Werkzaamheden in besloten ruimten welke onder normale omstandigheden van de omgeving zijn afgesloten, of een vernauwde toegang/uitgang hebben en als zodanig niet ontworpen zijn voor het verblijf van personen.
Voorbeelden van besloten ruimten zijn; tanks, silo’s, kruipruimten, pompputten, riolering, leidingtunnels, e.d. De hierna beschreven maatregelen zijn toepasbaar voor:
- Besloten ruimten die geheel afgesloten zijn of kunnen worden (bv. tanks)
- Ruimten die geen goede / gemakkelijke uitgang hebben om in geval van nood te verlaten.
- Ruimten met geen of zeer slechte ventilatievoorziening.
Om veilig te kunnen werken in besloten ruimten dient aan de volgende randvoorwaarden voldaan te worden:
- Risicobeoordeling van de specifieke gevaren van betreffende ruimte maken en vaststellen welke maatregelen nodig zijn voor een veilige werkwijze (bijv. of en wanneer toetreding / werkzaamheden alleen op basis van een werkvergunning verricht mogen worden of er sprake is van een ATEX-ruimte).
- Klik hier voor een voorbeeld stroomdiagram als hulpmiddel voor de inventarisatie van arbeidsrisico’s en te nemen maatregelen bij het werken in besloten ruimten.
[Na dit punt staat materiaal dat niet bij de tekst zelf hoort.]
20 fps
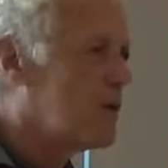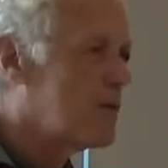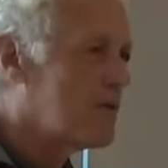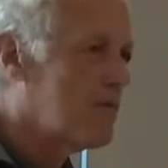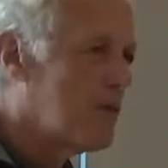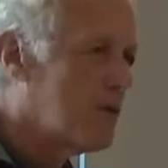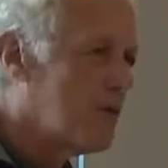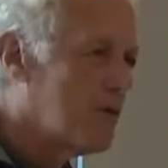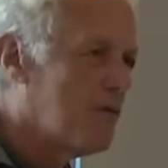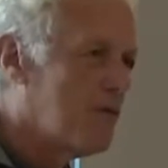
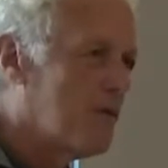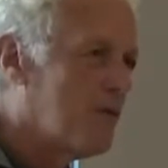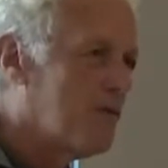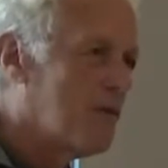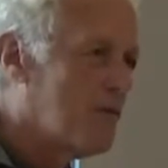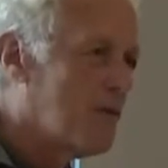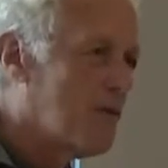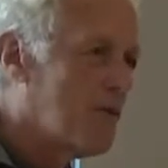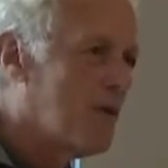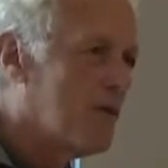most beautiful
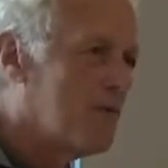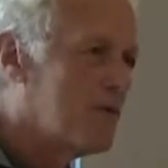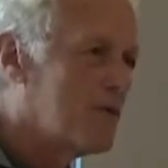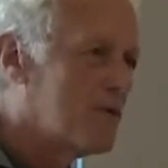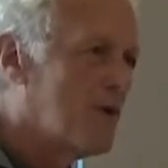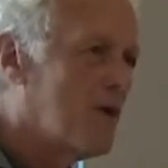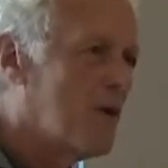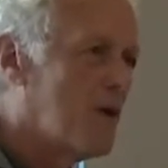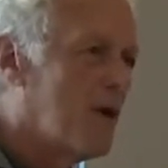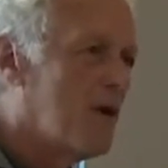forms,
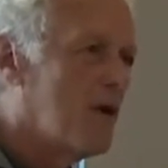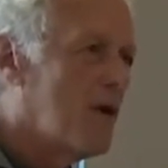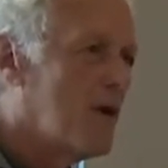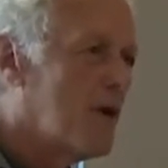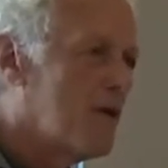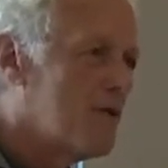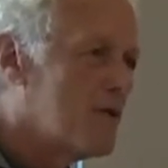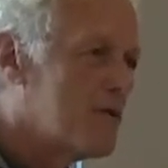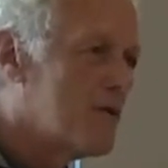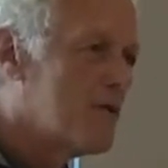
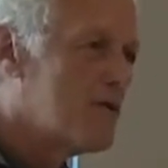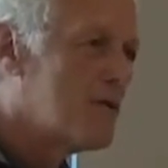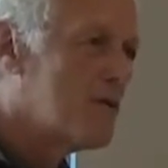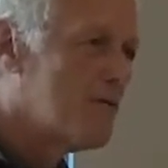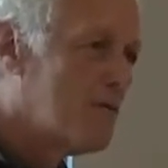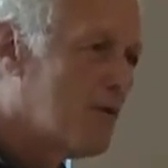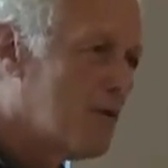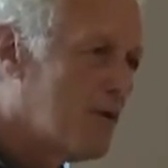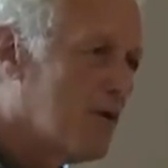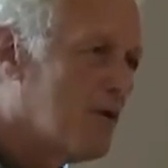is to
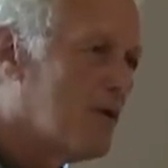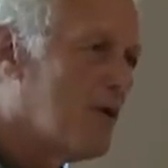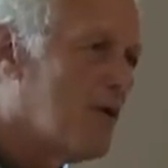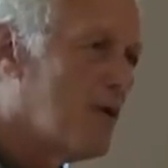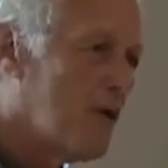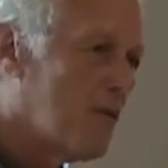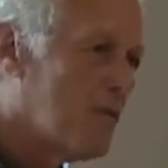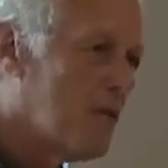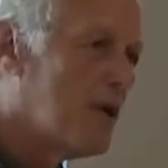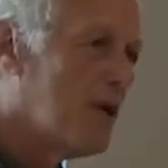support
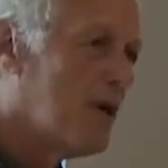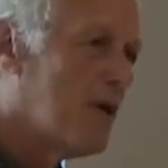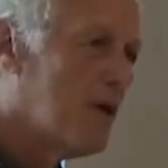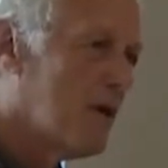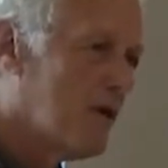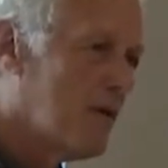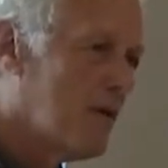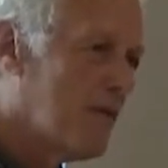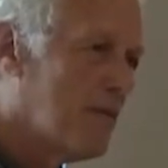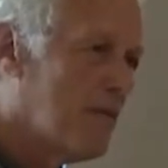harmony
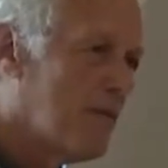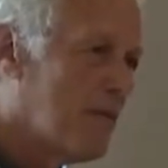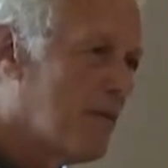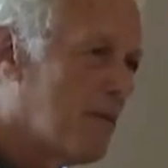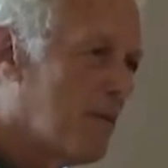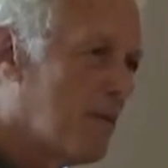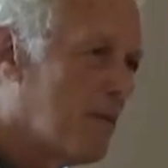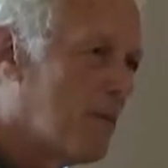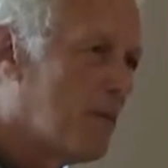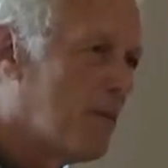health.
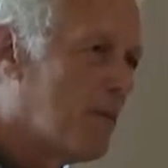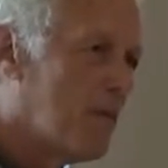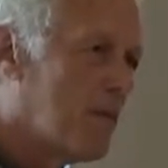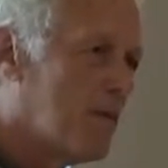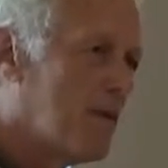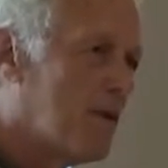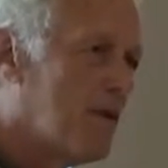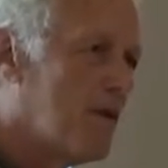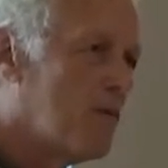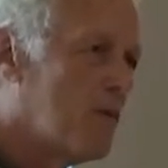
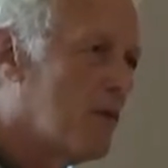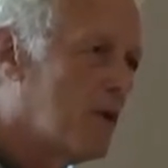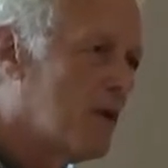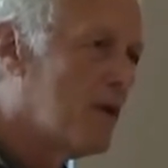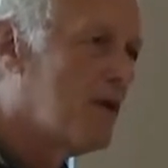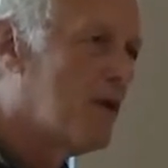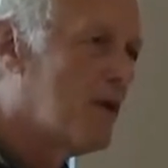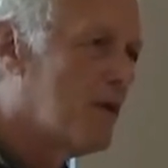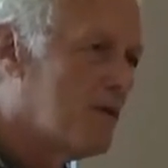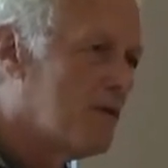It
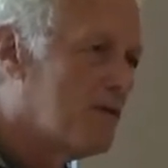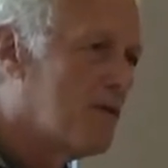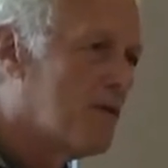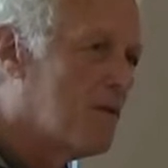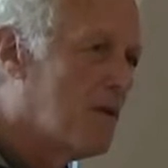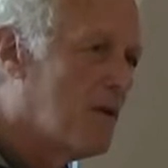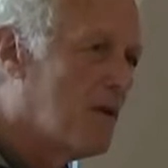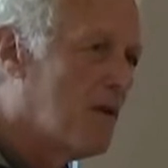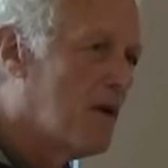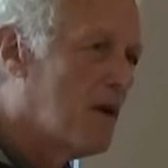really is.
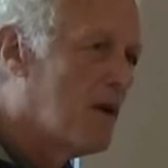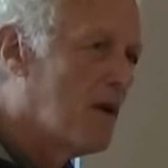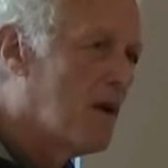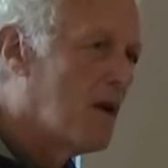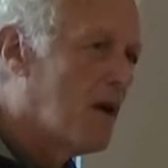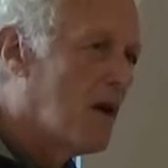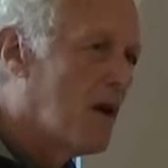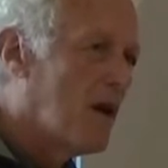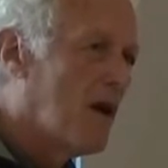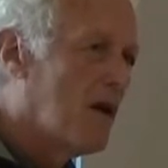
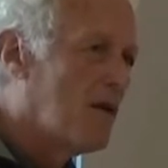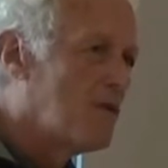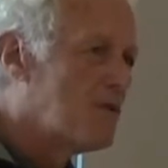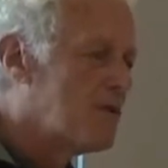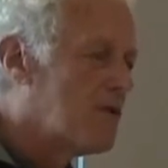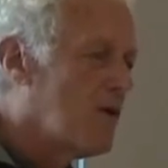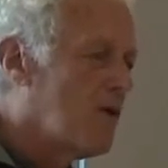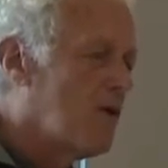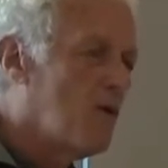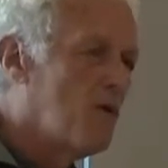And
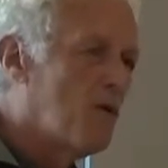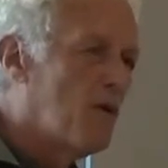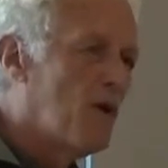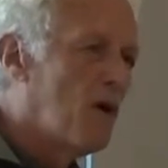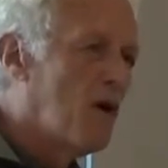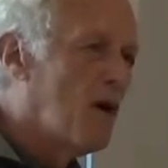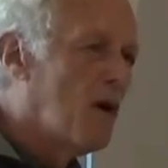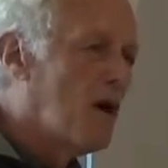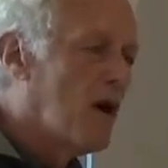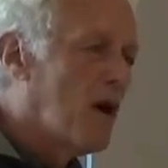so,
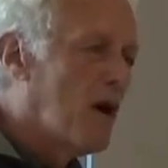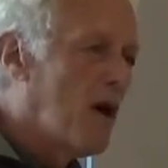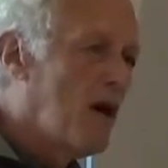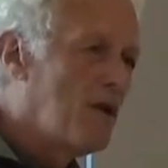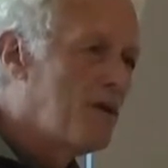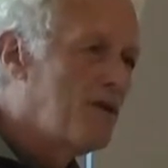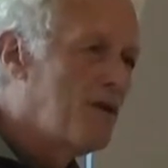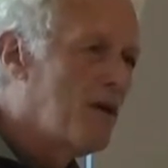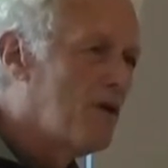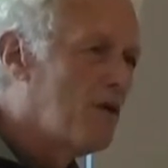
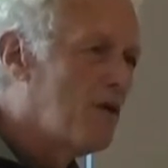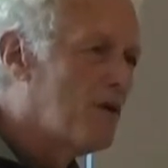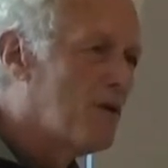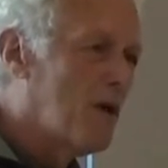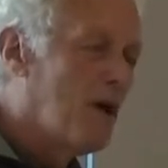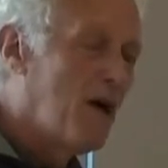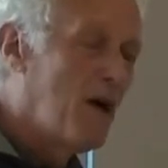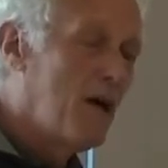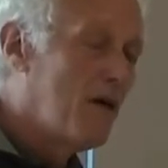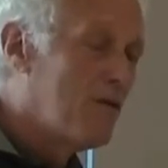I'll tell
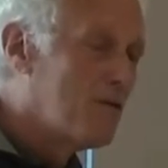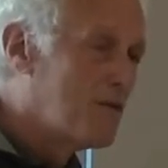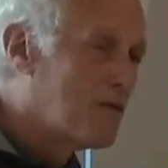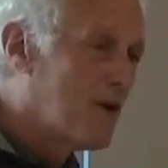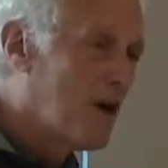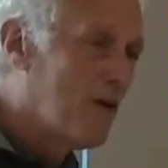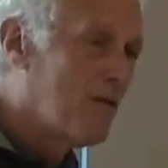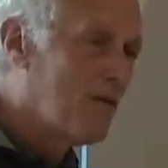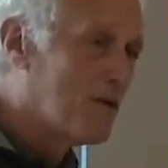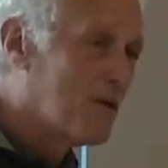you, I have
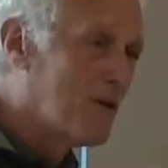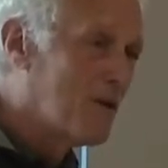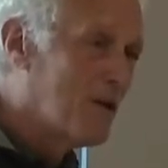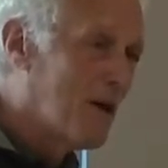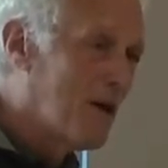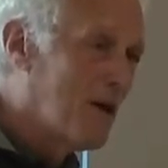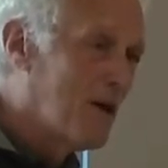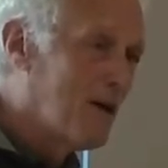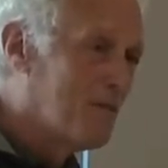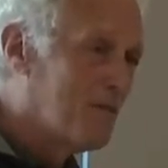traveled a
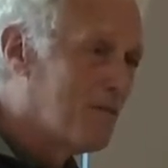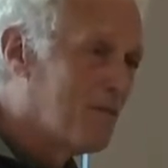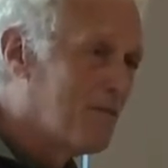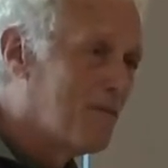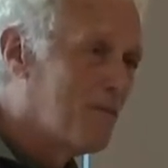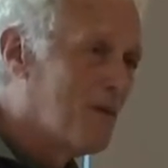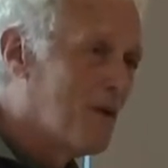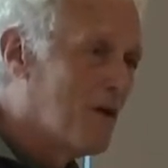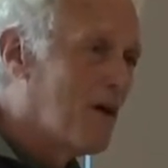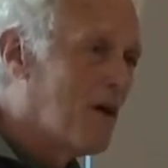lot.
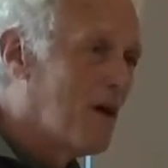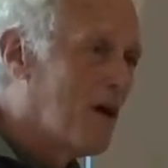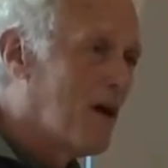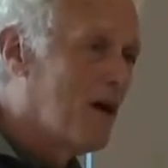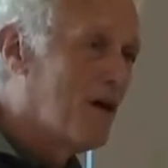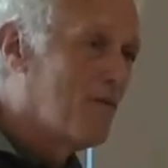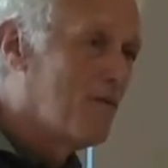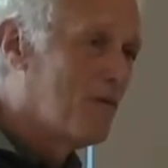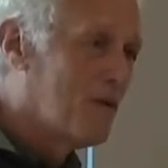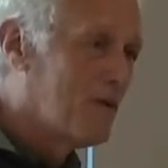I
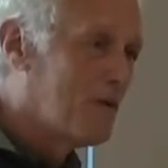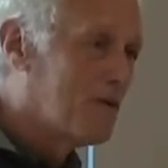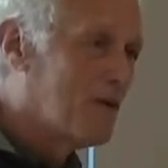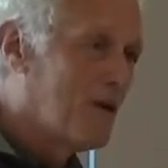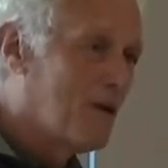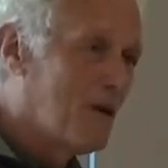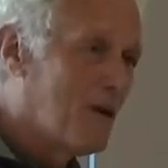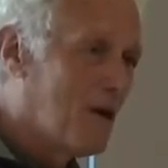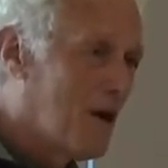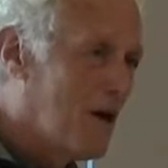have looked at
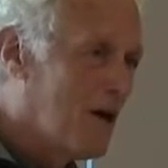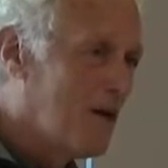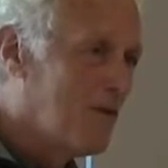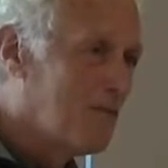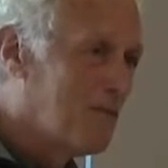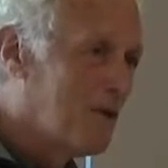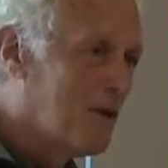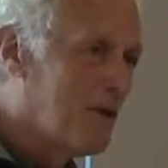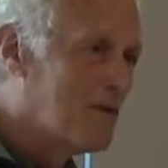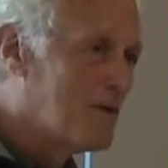a lot
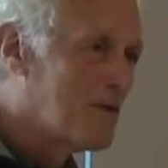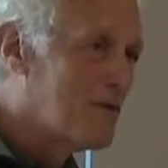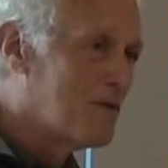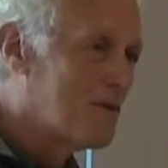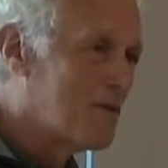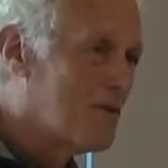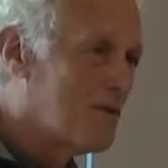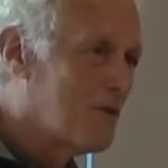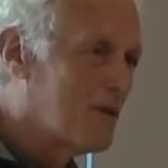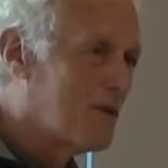of
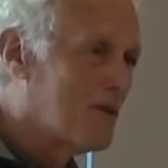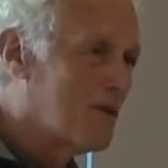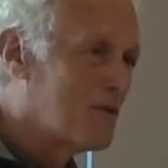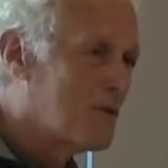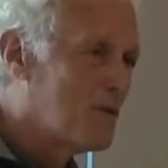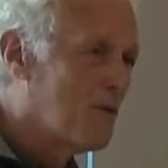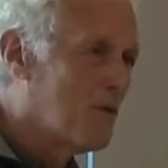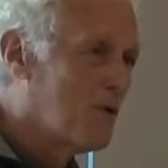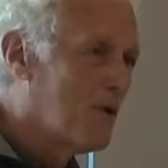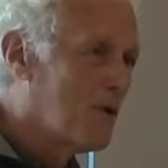places doing
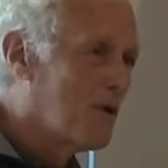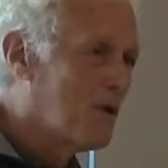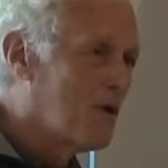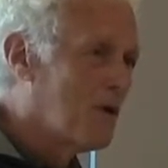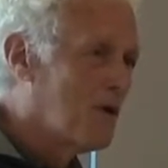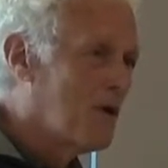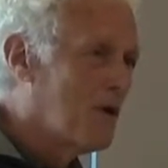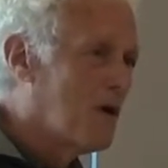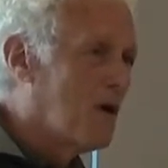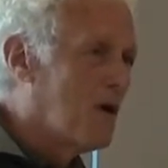this work.
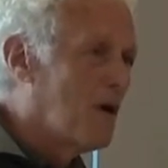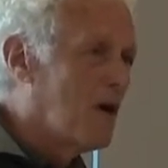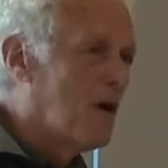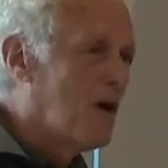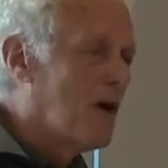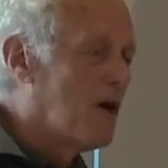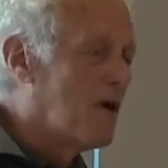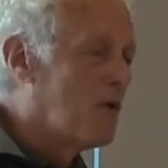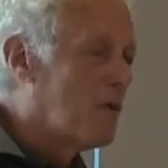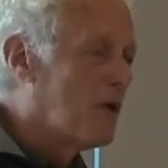
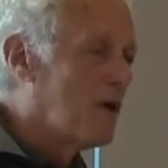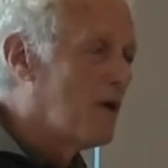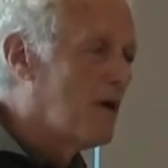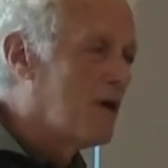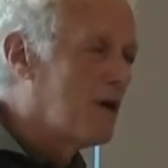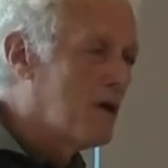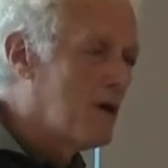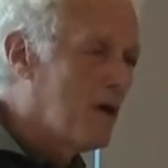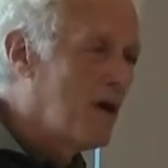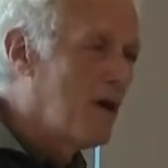And when
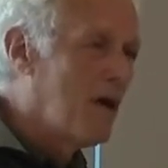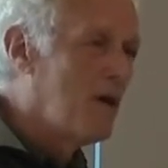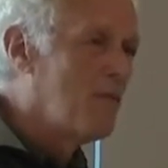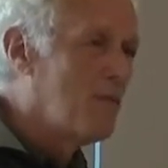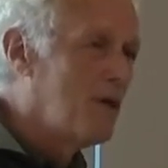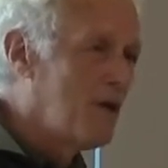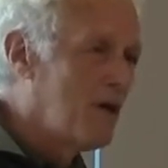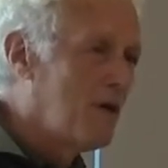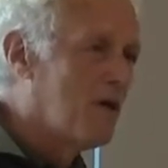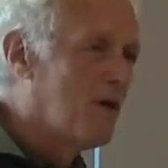I
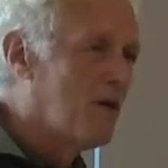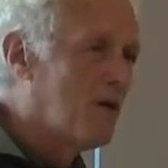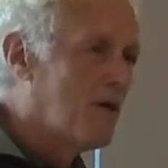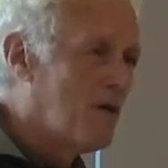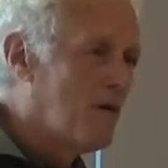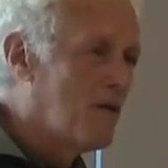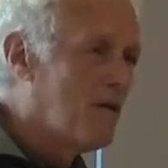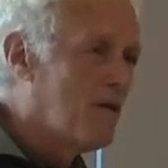came here,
Dit stroomschema is bedoeld voor het gebruik van een gecombineerde meter en niet voor enkelvoudige meters. Bij enkelvoudige meters is de volgorde van meten: OX - EX - TOX.
- De ruimte (en directe omgeving) maximaal ventileren. Eventueel toepassen van geforceerde ventilatie d.m.v. een afzuigventilator. Zorgen dat de ventilatiekanalen niet de vluchtroute belemmeren. Hiertoe dienen de ventilatiekanalen door de mangatwacht onmiddellijk en zonder gereedschap te verwijderen te zijn.
- Het zuurstofniveau en/of de aanwezigheid van gevaarlijke stoffen dienen altijd gemeten te worden met gekalibreerde meetapparatuur met alarmindicatie. Zie ook oplossing Bewaking Zuurstofgehalte
- Tijdens het gehele verloop van de werkzaamheden in de besloten ruimte gas en temperatuur monitoren ( meting op de man of zijn directe omgeving).
- Zorgen voor goede lockout-tagout of lockout-tagout-tryout procedure (ruimte veilig “inblokken”, toevoer energievormen regelen (zoals vloeistof/stoom etc.), leidingen loskoppelen / afbinden, start/stop apparatuur).
- Gevaarlijke delen afschermen.
- Zorgen voor een geïnstrueerde/getrainde mangatwacht (indien mogelijk een medewerker met BHV/EHBO opleiding met aanvullend een manwachttraining /instructie) bij aanvang en gedurende de werkzaamheden. Klik hier voor een voorbeeldinstructie manwacht
- Zorgen voor de voldoende, adequate communicatiemiddelen (zoals mobilofoon, portofoon, treksignaal via de seinlijn, klopsignalen op de wand).Besloten ruimte markeren met sticker en tijdens werkzaamheden in de ruimte markeren met waarschuwingsbord.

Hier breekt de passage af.